The students do not get to tell the university which courses count toward their GPA. And, Americans deserve more than PR from their government agencies.

I have a better solution – just follow the law. The statutes state that devices requiring substantial data (Pre-Market Approval applications) are to be reviewed in six months and devices akin to others that are already approved (510(k) applications) are to be reviewed within 3 months. If the FDA followed these laws, and were held accountable, acted honestly and consistently in the reviews of products, patients would be well-served, and no one would be complaining. The law already provides for post-approval studies and Priority Review, as well, for products that are intended to treat or diagnose a life-threatening or irreversibly debilitating disease or condition, and meets at least one of the following criteria – (1) constitute breakthroughs, (2) there is no alternative treatment or means of diagnosis, (3) the product offers a significant improvement over others, and the (4) availability of the product is in the best interest of patients.

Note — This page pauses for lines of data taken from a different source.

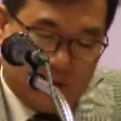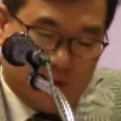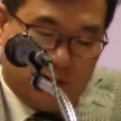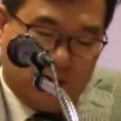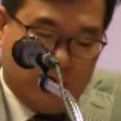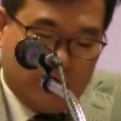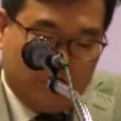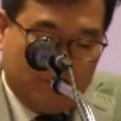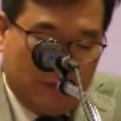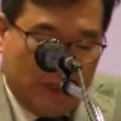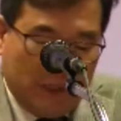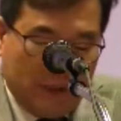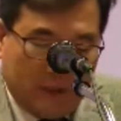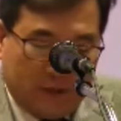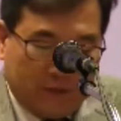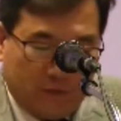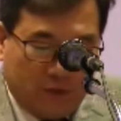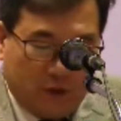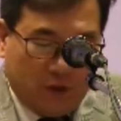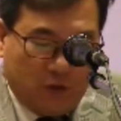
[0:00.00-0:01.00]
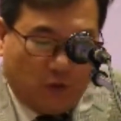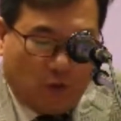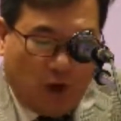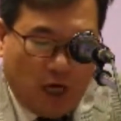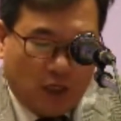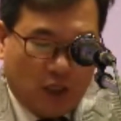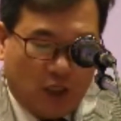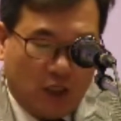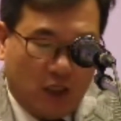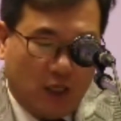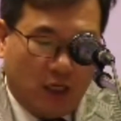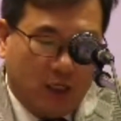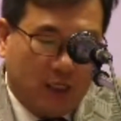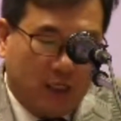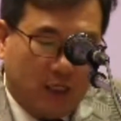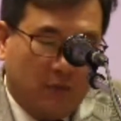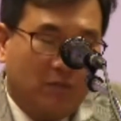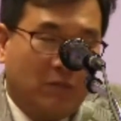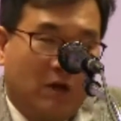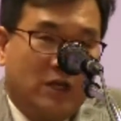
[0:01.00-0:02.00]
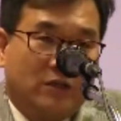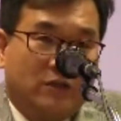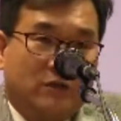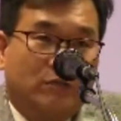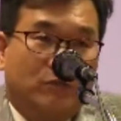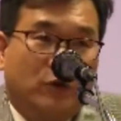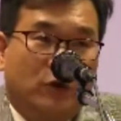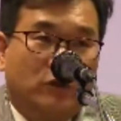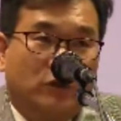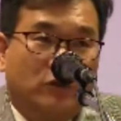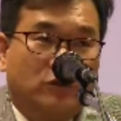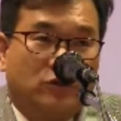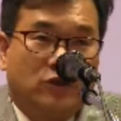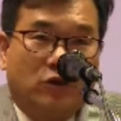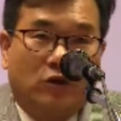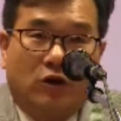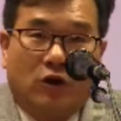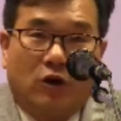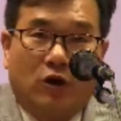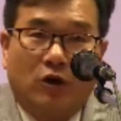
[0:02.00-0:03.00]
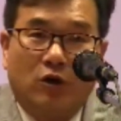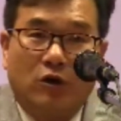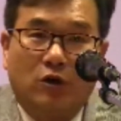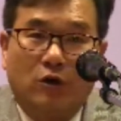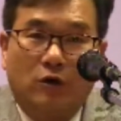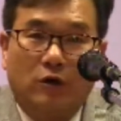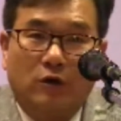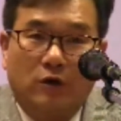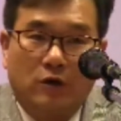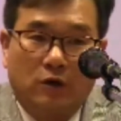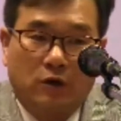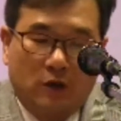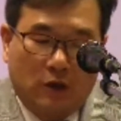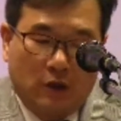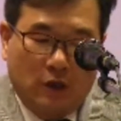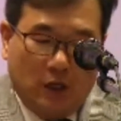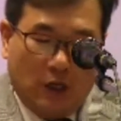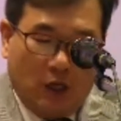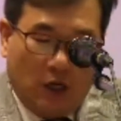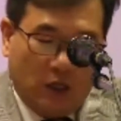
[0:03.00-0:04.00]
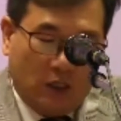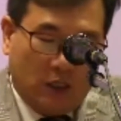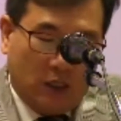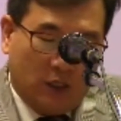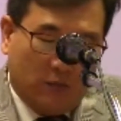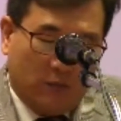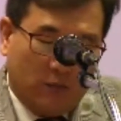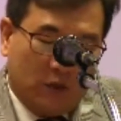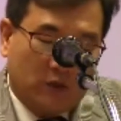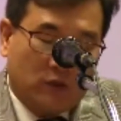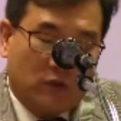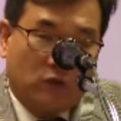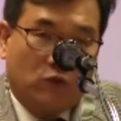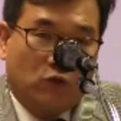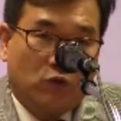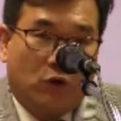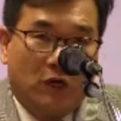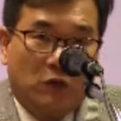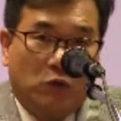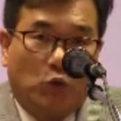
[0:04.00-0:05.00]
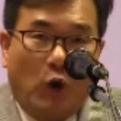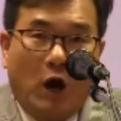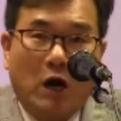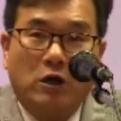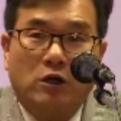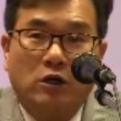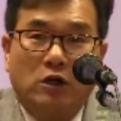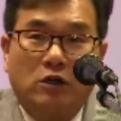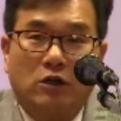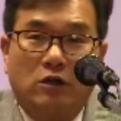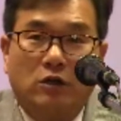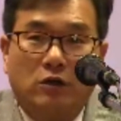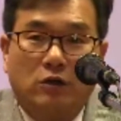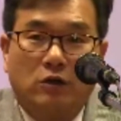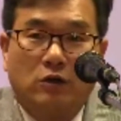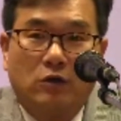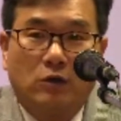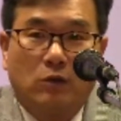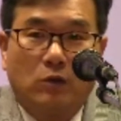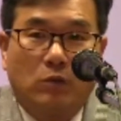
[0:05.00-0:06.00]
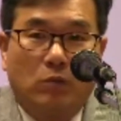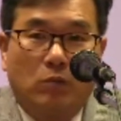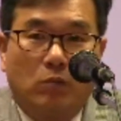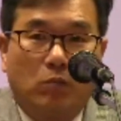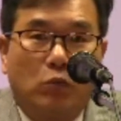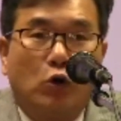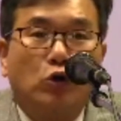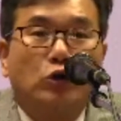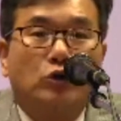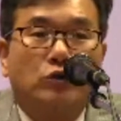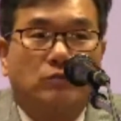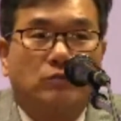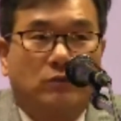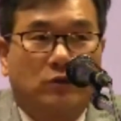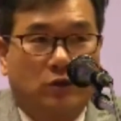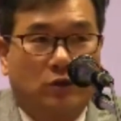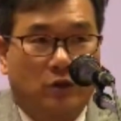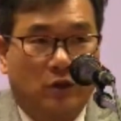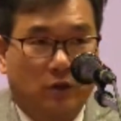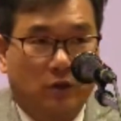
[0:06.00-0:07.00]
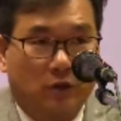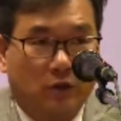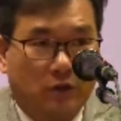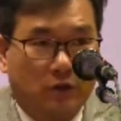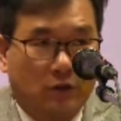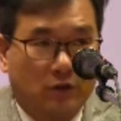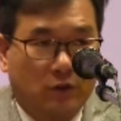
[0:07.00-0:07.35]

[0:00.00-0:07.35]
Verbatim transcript: 그리고 하는 말씀이 왕이 하나님 말씀 버렸죠. 하나님께서 또한 왕을 버렸습니다.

Why then has the FDA’s Center for Devices and Radiological Health (CDRH) for several years been putting the finishing touches on two conceptually related guidance documents?

Because, it is easier to do PR – to come up with programs that will do nothing, and actually make the situation worse – than attack the root causes of the problems, which are an institutional bias against innovation, an assumption that current medical practice is safer than potential new products, and a complete lack of leadership.

This is a mistake, just as BTD was a mistake with drugs and biologics, and it needs to be stopped.